Without knowing anything else about ASCII, it’s pretty straightforward how subtracting a `'0'` character from any other numeric character will result in the char value of the original character.

So, it’s simple math:

``````'0' - '0' = 0  // Char value of character 0 minus char value of character 0
// In ASCII, that is equivalent to this:
48  -  48 = 0 // '0' has a value of 48 on ASCII chart
``````

So, similarly, I can do integer math with any of the `char` numberics…

``````(('3' - '0') + ('5' - '0') - ('2' - '0')) + '0') = '6'
``````

The difference between `3`, `5`, or `2` and `0` on the ASCII chart is exactly equal to the face value we typically think of when we see that numeric digit.

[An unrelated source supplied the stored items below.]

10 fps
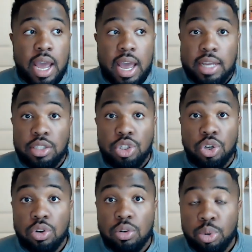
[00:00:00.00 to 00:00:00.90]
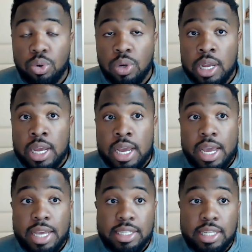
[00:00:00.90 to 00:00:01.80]
as durable
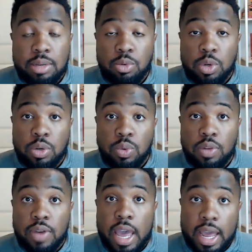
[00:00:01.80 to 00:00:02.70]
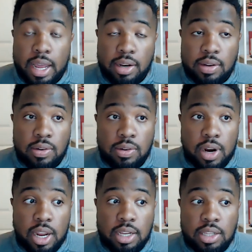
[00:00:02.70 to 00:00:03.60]
as anyone we've had,
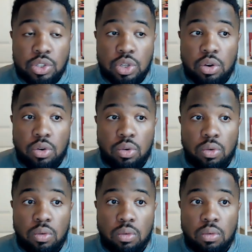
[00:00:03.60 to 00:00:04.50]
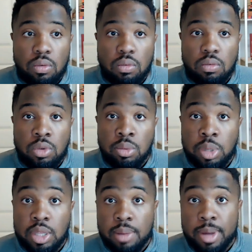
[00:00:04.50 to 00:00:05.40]
right? And so when
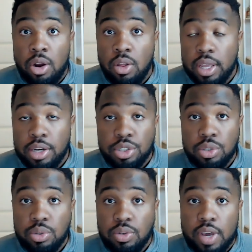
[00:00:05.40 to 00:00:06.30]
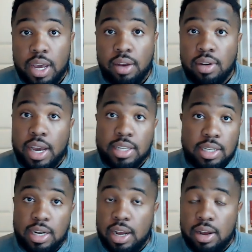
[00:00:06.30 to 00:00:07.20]
you think about all the injuries we've had, guys
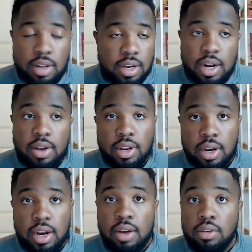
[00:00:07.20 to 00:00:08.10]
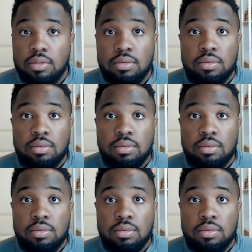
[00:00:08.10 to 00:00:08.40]
in and out,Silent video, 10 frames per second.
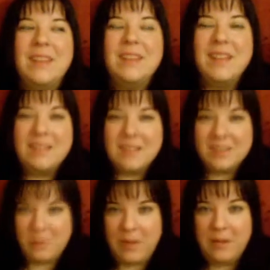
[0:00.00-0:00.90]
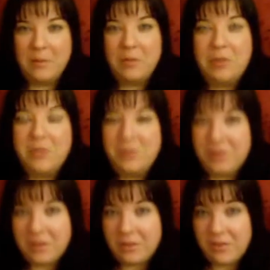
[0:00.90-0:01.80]
later this week I'm going to do
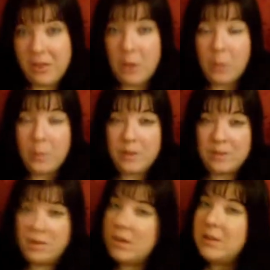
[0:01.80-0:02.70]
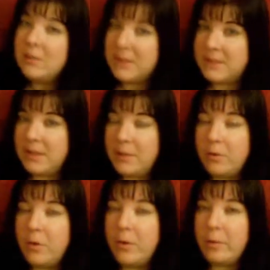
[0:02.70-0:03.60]
another video, because starting Wednesday I'm
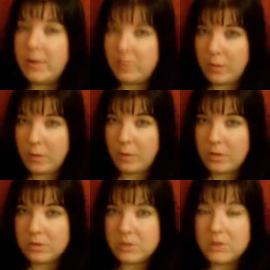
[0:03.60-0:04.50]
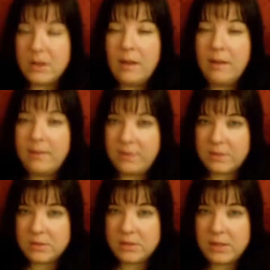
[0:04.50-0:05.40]
going back to Weight Watchers
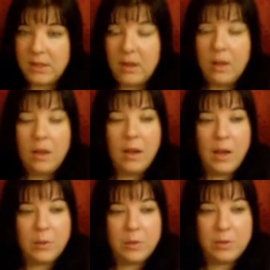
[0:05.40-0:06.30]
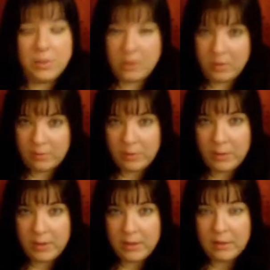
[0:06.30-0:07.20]
officially. I'm going to go every
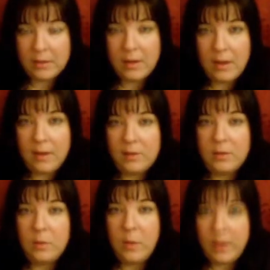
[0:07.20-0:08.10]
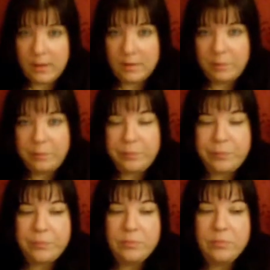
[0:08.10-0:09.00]
week and weigh in,
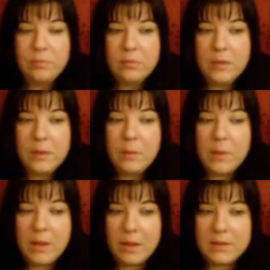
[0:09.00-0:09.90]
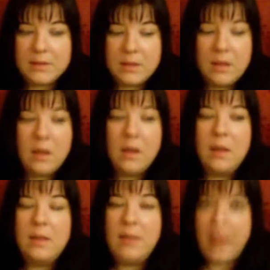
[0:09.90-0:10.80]
because
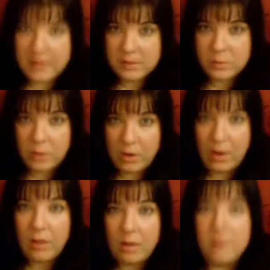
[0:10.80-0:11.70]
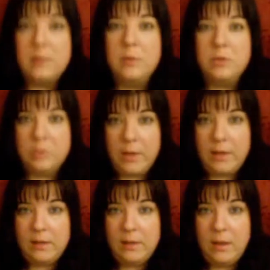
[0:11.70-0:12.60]
that is where I lost the most
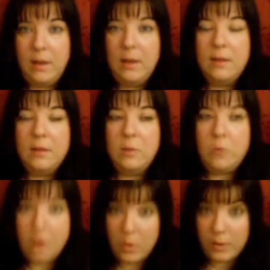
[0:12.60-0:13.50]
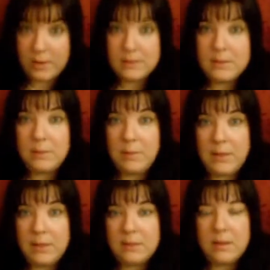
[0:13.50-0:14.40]
weight, going to meetings.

Subtracting the `char '0'` from each, adding them together, and then adding a `'0'` back at the end will give us the char value that represent the char that would be the result of doing that simple math.

The code snippet above emulates `3 + 5 - 2`, but in ASCII, it’s actually doing this:

``````((51 - 48) + (53 - 48) - (50 - 48)) + 48) = 54
``````

Because on the ASCII chart:

``````0 = 48
2 = 50
3 = 51
5 = 53
6 = 54
``````

In C the `+` and `-` operators apply integer promotion*1 to their arguments, thus the result of subtracting (or adding) two `char`s is an `int`*2.

From the C-Standard:

5.1.2.3 Program execution

[…]

10 EXAMPLE 2 In executing the fragment

``````char c1, c2;
/* ... */
c1 = c1 + c2;
``````

the ‘‘integer promotions’’ require that the abstract machine promote the value of each variable to `int` size and then add the two `int`s […]

Applying this to the OP’s implicitly given use case of

``````char c = 42;
... = c - `0`;
``````

This would be lead to the above being the same as:

``````... = (int) c - (int) `0`; /* The second cast is redundant, as per Jens' comment. */
^                ^
+------ int -----+
``````

*1: If the operators arguments have a lower rank than `int` they are promoted to an `int`.

*2: `char` has a lower rank than `int`.

There’s no change going on. `'0'` is an int in C. It is a fancy way to write `48` (assuming ASCII).

You can convince yourself of this fact by computing the size of `'0'`:

``````  printf ("sizeof '0'   is %zun", sizeof '0');
printf ("sizeof(char) is %zun", sizeof(char));
``````

which in the first line very likely prints 4 (or 2) but probably not 1 like in the second row (again: in C; it’s different for C++).

The numeric constant `0`, without any qualifications, has type `int`. The result of the binary subtraction operation on a `char` and an `int` also has type `int` due to the usual type promotion process.